(Stored data)

::::

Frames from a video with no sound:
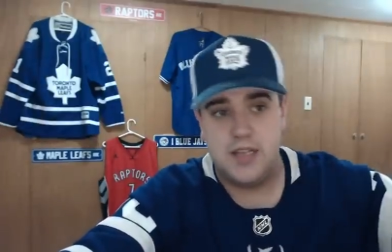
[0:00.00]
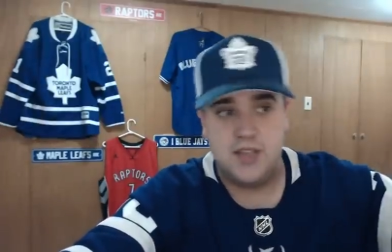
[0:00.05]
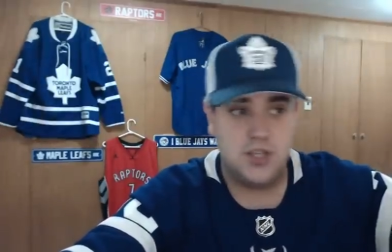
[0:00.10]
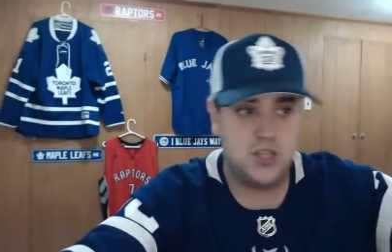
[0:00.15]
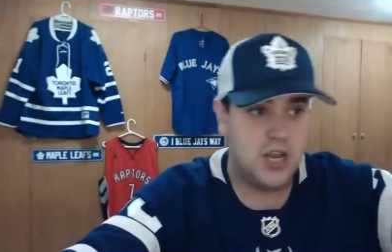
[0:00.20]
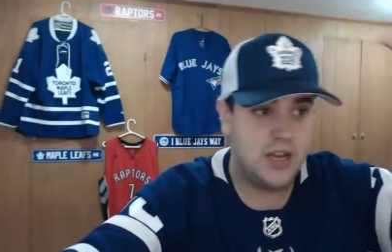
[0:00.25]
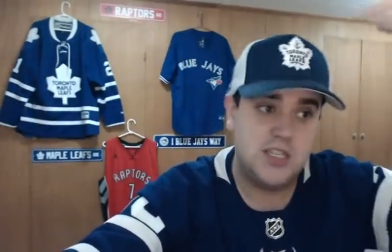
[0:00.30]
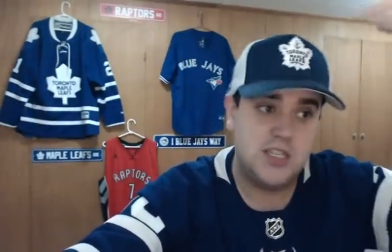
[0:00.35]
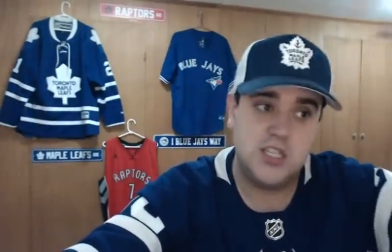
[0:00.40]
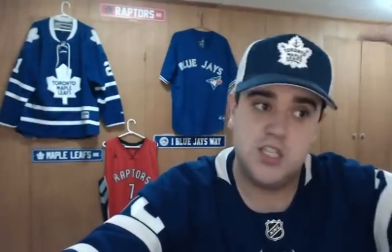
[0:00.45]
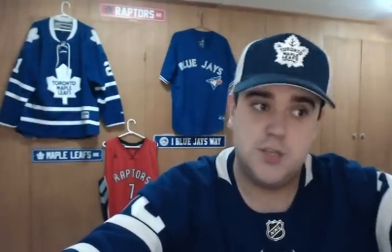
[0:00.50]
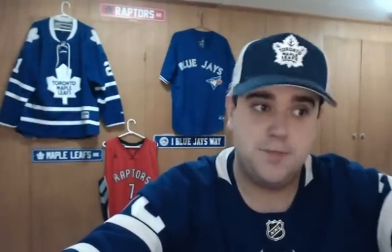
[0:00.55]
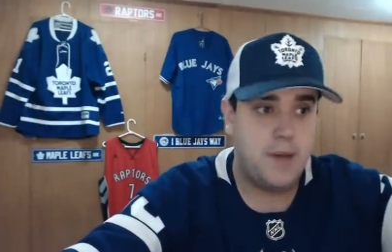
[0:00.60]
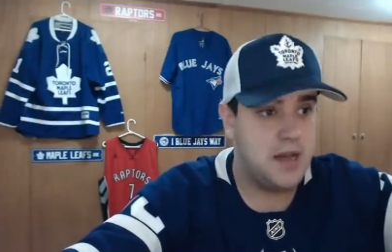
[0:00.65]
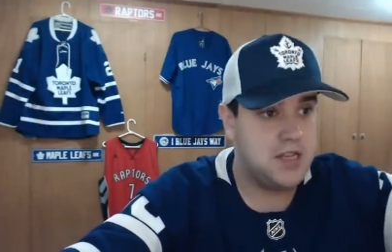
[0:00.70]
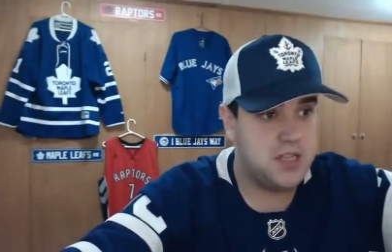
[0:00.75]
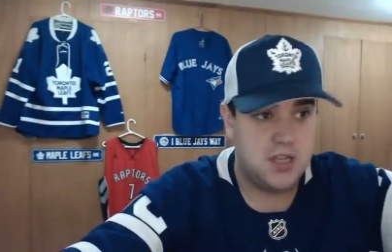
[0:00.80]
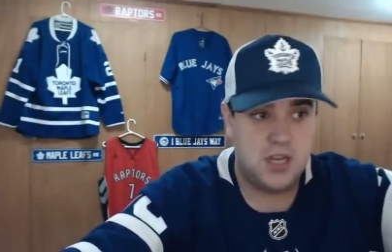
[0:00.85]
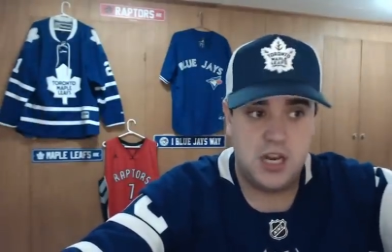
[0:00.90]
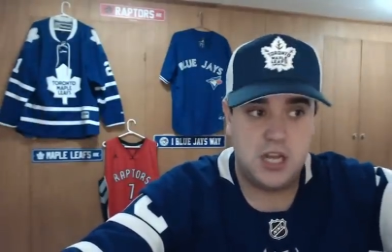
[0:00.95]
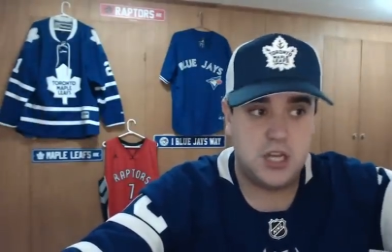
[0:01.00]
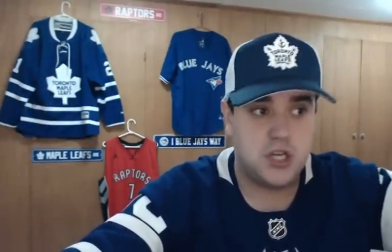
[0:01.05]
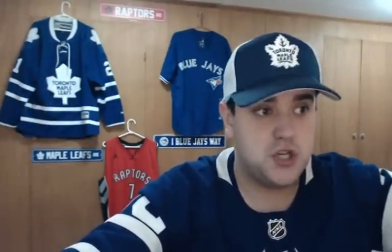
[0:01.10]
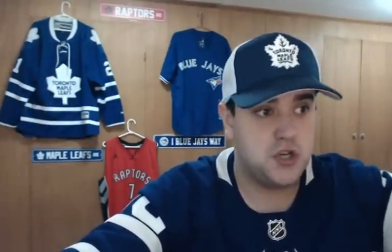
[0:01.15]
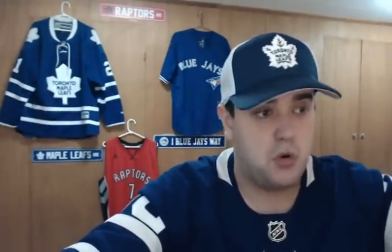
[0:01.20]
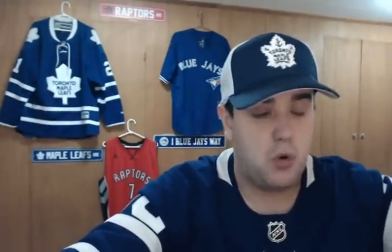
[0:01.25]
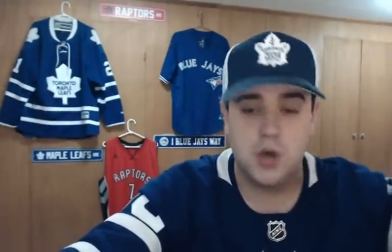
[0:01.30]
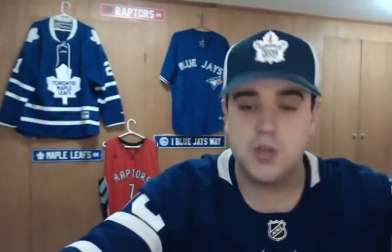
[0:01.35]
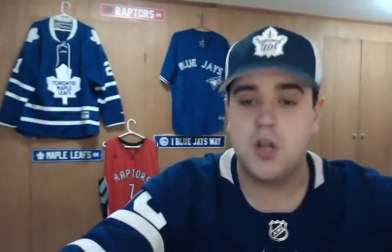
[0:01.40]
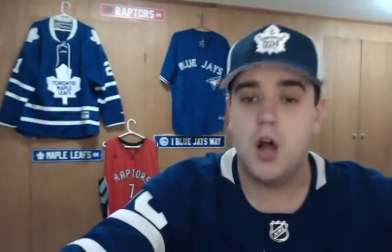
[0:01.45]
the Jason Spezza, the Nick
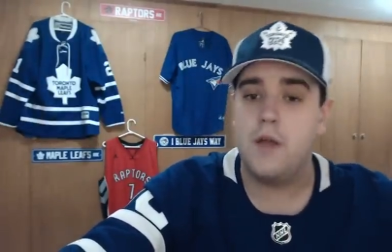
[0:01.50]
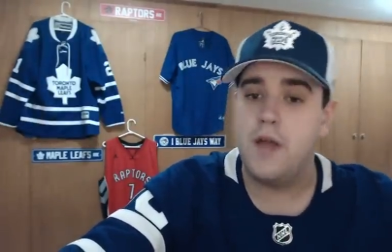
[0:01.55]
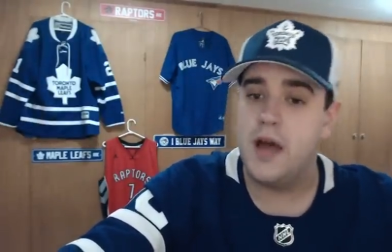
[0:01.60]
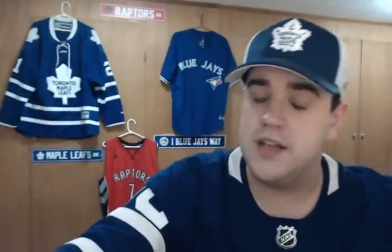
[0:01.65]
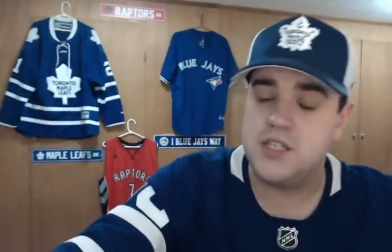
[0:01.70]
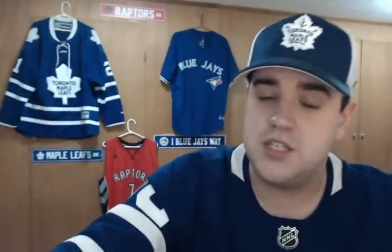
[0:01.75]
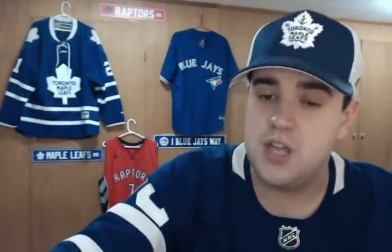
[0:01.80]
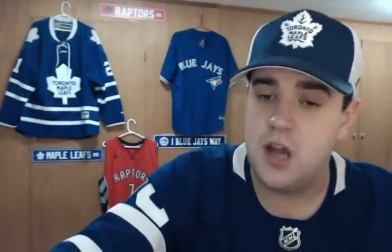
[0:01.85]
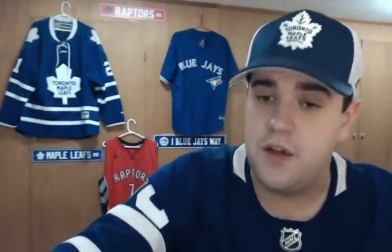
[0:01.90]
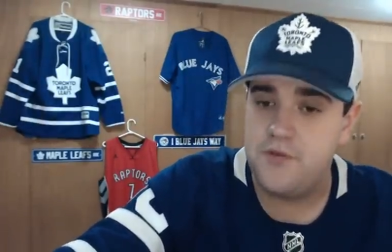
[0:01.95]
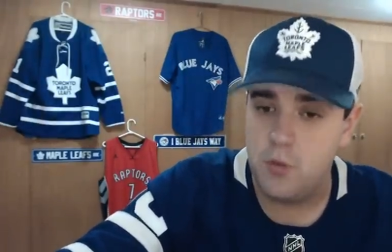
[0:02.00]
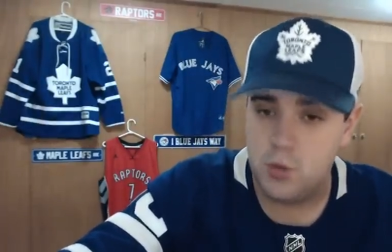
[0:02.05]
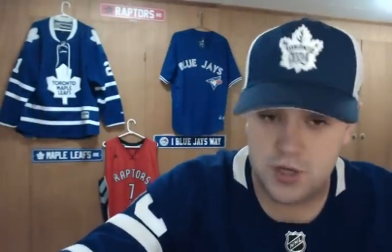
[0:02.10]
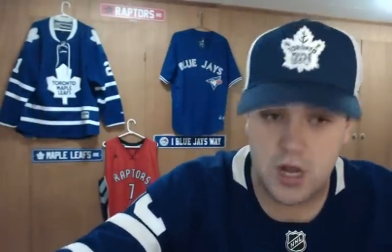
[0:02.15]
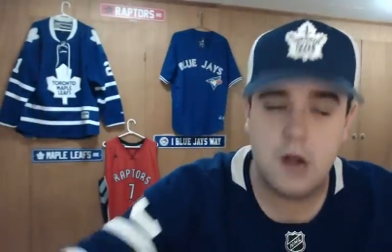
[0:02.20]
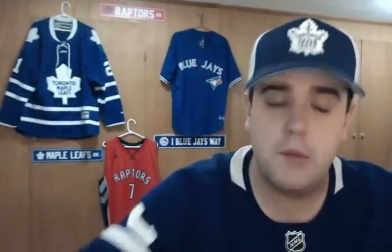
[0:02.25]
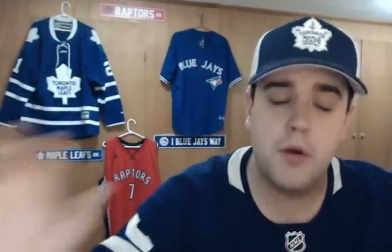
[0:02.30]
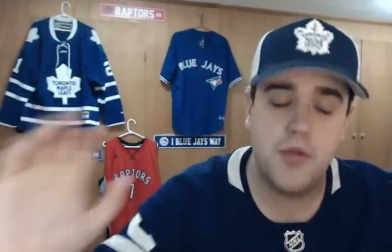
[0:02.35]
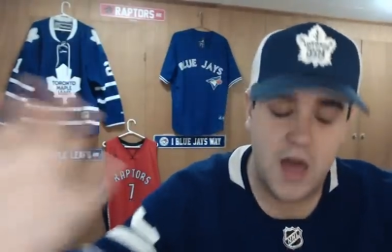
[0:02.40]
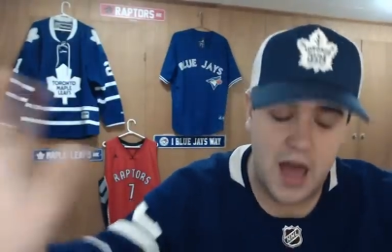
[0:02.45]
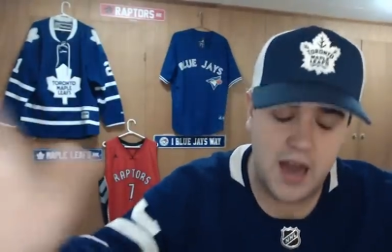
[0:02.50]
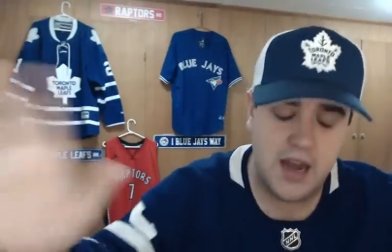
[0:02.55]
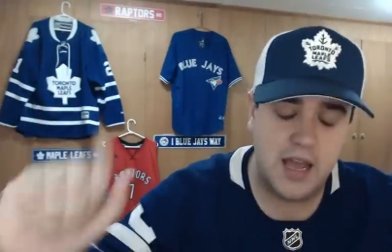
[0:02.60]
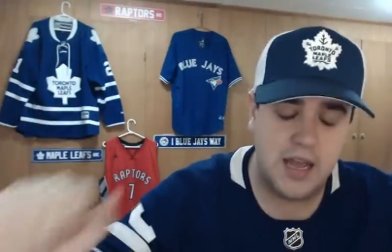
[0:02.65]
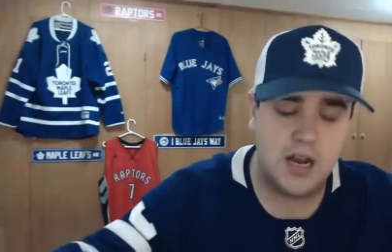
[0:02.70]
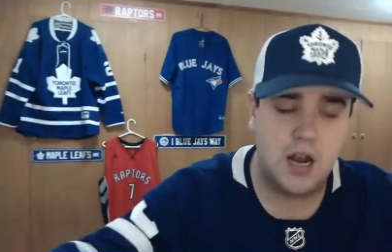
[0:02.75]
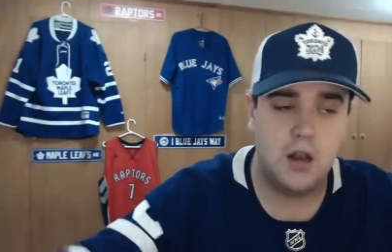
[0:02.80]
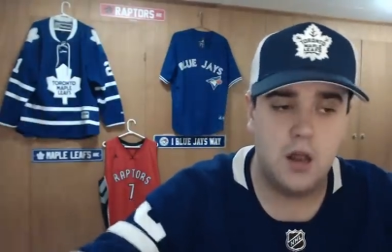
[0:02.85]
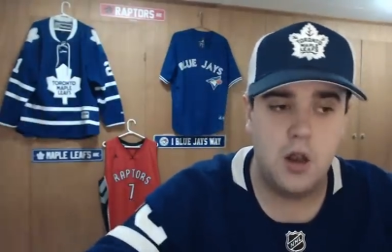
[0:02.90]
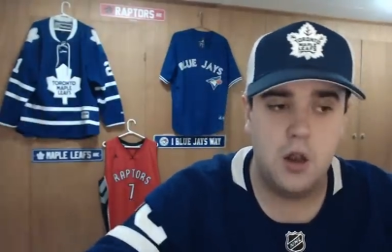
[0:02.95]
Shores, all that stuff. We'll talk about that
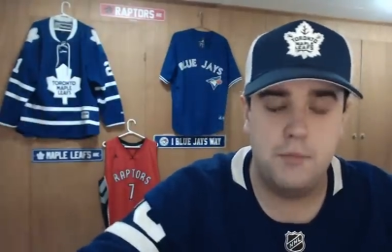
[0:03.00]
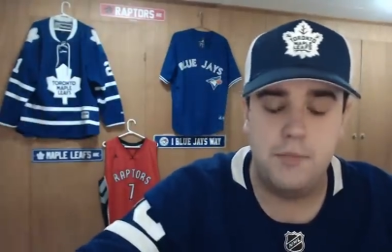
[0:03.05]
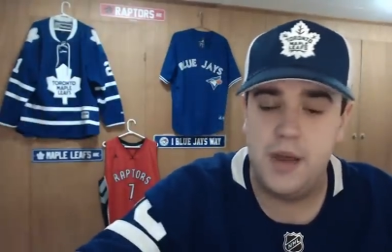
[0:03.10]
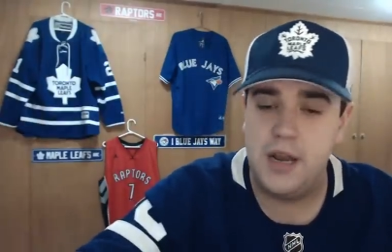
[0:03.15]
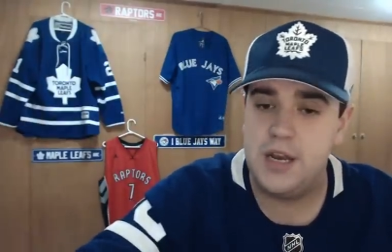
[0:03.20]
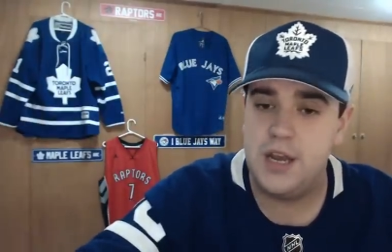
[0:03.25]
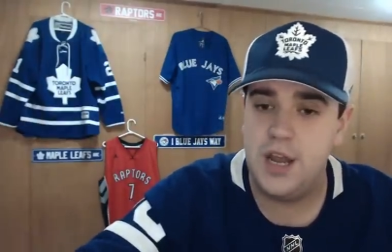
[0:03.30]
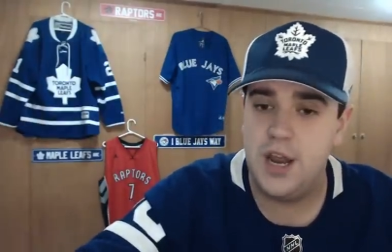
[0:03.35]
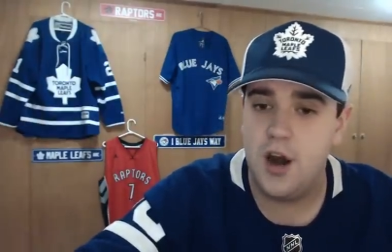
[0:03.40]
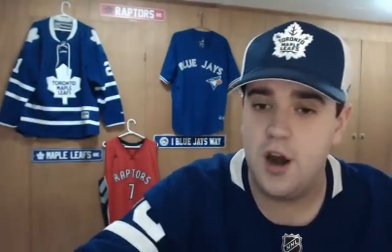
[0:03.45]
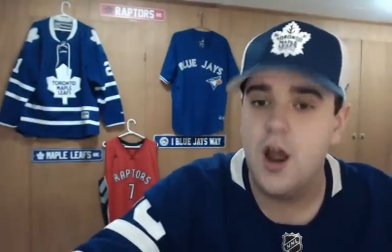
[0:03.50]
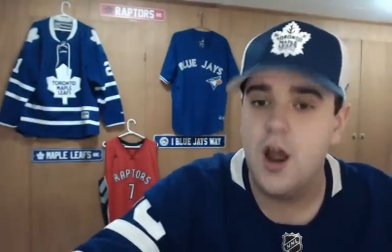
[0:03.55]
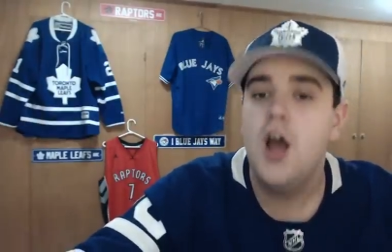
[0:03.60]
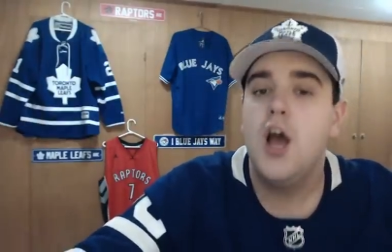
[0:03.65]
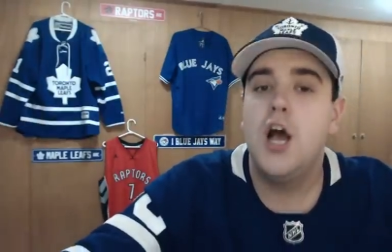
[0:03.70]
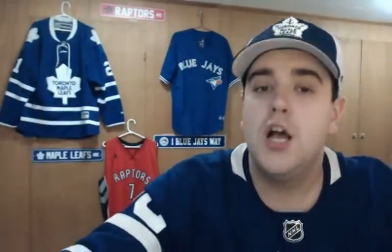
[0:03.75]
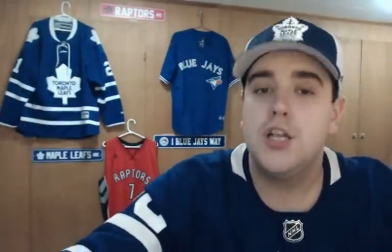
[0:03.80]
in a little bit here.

::::

DIRECTIONS: The records need to be restated word for word, minus any images.

EXPECTED ANSWER:
Frames from a video with no sound:
[0:00.00]
[0:00.05]
[0:00.10]
[0:00.15]
[0:00.20]
[0:00.25]
[0:00.30]
[0:00.35]
[0:00.40]
[0:00.45]
[0:00.50]
[0:00.55]
[0:00.60]
[0:00.65]
[0:00.70]
[0:00.75]
[0:00.80]
[0:00.85]
[0:00.90]
[0:00.95]
[0:01.00]
[0:01.05]
[0:01.10]
[0:01.15]
[0:01.20]
[0:01.25]
[0:01.30]
[0:01.35]
[0:01.40]
[0:01.45]
the Jason Spezza, the Nick
[0:01.50]
[0:01.55]
[0:01.60]
[0:01.65]
[0:01.70]
[0:01.75]
[0:01.80]
[0:01.85]
[0:01.90]
[0:01.95]
[0:02.00]
[0:02.05]
[0:02.10]
[0:02.15]
[0:02.20]
[0:02.25]
[0:02.30]
[0:02.35]
[0:02.40]
[0:02.45]
[0:02.50]
[0:02.55]
[0:02.60]
[0:02.65]
[0:02.70]
[0:02.75]
[0:02.80]
[0:02.85]
[0:02.90]
[0:02.95]
Shores, all that stuff. We'll talk about that
[0:03.00]
[0:03.05]
[0:03.10]
[0:03.15]
[0:03.20]
[0:03.25]
[0:03.30]
[0:03.35]
[0:03.40]
[0:03.45]
[0:03.50]
[0:03.55]
[0:03.60]
[0:03.65]
[0:03.70]
[0:03.75]
[0:03.80]
in a little bit here.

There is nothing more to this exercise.